Size: 15 to 20 feet tall and wide but is a slow grower.
Where to use: Makes a great front-yard specimen or centered out any oft-used window – especially when pruned as a single-trunk tree. Grows in sun or part shade and tolerates fairly damp soil.
Why I like it: It’s surprising how many people have never seen or heard of this beautiful and unusual small tree despite the fact that it’s a U.S. native species. The main attraction is when the tree blooms in late spring. The flowers hang out and down in white, skinny strands, which I’m sure was the inspiration for both the common and nicknames. (Beats me what Chionanthus means.)

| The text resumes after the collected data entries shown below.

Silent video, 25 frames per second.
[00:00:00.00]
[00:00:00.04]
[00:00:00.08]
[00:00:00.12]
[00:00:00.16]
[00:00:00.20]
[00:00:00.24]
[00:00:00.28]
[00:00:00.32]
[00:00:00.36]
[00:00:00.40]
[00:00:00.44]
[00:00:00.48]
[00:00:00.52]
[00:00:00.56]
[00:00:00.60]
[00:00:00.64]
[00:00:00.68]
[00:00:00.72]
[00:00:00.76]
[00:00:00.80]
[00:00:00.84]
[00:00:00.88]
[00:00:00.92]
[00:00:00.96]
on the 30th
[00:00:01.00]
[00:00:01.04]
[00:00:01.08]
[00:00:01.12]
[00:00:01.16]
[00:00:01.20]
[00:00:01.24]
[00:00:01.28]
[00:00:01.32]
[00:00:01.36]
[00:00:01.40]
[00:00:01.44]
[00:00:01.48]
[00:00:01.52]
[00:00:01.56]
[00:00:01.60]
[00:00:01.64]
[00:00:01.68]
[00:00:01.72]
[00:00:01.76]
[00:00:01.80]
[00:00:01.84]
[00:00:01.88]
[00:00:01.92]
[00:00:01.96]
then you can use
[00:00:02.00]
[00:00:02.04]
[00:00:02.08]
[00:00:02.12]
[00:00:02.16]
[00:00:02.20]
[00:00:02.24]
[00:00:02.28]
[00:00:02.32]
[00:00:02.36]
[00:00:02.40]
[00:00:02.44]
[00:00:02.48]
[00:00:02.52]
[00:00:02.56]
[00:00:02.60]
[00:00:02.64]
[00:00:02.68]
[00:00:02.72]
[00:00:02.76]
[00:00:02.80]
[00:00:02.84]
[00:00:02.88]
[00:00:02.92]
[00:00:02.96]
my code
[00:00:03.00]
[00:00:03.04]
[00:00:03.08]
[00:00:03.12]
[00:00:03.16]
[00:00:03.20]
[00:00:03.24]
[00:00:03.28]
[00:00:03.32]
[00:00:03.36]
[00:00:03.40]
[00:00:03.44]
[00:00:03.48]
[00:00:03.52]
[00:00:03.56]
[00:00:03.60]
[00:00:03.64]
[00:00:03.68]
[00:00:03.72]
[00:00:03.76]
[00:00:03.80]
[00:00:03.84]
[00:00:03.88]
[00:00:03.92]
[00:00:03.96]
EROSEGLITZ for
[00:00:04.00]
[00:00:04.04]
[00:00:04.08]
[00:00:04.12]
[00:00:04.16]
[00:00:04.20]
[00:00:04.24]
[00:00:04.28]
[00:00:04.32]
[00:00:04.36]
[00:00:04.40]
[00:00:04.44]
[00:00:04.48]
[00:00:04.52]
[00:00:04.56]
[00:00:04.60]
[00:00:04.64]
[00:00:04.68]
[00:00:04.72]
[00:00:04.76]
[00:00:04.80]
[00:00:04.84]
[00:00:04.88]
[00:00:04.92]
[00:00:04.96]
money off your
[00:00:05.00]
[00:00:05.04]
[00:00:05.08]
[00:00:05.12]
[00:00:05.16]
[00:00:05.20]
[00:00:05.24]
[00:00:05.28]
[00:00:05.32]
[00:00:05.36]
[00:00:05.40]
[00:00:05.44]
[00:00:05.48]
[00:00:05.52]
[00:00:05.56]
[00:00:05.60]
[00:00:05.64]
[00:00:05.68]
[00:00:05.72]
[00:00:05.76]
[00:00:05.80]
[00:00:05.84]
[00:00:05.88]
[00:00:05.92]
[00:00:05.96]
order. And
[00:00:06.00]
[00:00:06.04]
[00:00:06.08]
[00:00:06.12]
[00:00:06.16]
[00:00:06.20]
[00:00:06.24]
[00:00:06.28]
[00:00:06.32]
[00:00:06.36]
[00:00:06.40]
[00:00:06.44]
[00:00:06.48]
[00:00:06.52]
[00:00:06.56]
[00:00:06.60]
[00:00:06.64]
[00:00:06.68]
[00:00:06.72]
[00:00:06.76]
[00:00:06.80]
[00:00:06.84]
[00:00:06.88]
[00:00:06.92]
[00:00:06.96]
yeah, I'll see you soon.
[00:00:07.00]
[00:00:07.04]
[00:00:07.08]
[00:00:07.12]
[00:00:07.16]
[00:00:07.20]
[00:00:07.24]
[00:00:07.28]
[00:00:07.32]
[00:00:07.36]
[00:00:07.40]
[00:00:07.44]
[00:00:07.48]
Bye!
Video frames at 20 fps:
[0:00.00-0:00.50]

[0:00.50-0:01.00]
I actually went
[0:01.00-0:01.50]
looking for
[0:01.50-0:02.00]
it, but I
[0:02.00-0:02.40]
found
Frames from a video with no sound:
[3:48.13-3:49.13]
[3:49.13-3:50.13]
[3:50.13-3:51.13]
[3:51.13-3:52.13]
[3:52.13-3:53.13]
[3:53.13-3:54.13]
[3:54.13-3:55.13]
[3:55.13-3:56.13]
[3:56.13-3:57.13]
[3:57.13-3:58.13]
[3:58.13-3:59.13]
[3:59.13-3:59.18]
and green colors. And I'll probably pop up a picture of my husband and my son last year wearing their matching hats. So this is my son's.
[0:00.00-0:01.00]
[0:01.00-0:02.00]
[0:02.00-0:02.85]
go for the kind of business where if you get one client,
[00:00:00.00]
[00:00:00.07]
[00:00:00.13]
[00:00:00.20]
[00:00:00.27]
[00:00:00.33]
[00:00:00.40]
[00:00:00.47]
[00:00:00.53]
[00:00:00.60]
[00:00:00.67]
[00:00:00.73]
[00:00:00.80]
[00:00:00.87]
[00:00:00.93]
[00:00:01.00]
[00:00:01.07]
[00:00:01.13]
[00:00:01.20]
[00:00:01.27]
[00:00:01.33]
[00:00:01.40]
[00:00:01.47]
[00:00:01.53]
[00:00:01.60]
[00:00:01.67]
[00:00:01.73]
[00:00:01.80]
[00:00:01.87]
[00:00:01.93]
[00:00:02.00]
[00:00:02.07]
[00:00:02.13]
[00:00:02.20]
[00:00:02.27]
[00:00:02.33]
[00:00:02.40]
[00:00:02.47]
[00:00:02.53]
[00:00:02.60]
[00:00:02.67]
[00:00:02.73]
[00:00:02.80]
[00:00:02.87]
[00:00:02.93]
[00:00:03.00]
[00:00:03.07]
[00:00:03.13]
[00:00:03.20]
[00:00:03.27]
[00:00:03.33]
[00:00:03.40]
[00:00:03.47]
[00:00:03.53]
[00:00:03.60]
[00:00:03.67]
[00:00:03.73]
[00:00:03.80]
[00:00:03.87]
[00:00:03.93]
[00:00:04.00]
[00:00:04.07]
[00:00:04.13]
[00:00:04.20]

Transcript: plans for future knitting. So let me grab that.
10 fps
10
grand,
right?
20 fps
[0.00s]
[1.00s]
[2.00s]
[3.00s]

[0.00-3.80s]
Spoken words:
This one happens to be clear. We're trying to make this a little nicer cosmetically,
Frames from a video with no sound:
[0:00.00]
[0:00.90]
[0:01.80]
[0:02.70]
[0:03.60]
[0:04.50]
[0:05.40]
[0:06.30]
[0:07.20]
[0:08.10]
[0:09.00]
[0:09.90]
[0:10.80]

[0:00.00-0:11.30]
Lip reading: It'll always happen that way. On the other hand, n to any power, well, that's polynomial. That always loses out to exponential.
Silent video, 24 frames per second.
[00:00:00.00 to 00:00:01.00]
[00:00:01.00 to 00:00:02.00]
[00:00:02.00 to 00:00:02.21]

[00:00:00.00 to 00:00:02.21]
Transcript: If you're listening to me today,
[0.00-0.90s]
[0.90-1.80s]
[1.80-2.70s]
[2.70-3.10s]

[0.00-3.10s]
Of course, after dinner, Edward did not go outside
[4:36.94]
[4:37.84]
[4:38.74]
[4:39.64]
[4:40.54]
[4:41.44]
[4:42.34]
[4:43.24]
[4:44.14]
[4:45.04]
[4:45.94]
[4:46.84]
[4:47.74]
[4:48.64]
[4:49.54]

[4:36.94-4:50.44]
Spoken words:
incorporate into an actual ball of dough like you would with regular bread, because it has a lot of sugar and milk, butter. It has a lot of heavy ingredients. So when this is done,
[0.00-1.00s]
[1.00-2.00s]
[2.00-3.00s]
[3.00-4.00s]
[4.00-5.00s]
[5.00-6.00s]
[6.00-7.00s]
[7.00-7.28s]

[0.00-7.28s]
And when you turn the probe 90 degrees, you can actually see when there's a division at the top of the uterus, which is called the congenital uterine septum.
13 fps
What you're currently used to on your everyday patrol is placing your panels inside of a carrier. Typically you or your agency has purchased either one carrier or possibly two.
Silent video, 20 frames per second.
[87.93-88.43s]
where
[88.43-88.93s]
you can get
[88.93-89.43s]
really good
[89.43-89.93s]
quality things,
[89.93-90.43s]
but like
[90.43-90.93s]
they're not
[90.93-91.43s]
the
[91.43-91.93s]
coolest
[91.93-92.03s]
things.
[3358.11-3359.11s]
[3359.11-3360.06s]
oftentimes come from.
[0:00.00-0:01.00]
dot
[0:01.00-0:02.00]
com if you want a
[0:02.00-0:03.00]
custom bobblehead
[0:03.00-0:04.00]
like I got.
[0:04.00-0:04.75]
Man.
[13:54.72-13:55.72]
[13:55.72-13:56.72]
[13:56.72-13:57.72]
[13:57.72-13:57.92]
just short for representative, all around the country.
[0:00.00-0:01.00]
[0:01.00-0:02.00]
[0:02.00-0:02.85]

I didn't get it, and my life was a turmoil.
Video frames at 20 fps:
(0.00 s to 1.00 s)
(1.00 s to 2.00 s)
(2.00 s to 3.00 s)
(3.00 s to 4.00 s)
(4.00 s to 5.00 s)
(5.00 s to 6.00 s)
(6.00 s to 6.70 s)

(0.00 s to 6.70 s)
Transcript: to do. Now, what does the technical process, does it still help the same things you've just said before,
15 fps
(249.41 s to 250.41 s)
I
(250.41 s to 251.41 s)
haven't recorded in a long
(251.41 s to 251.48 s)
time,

The fall foliage is a decent yellow, although not up there with the maples, ginkgos, parrotias and other best-of-the-fall yellow-turners. I haven’t seen any bugs or disease on my fringetree, but by far the No. 1 growing challenge is pruning it to shape in the early going. If you’re OK with a somewhat unwieldy, large, multi-stemmed fringetree, just walk away. But if you want more of a single-stem specimen, you’re going to have to do some cutting and training in the early years. Do that and just a bit of maintenance pruning thereafter and you’ll have a real beauty that everyone will ask, “Wow, what IS that tree?”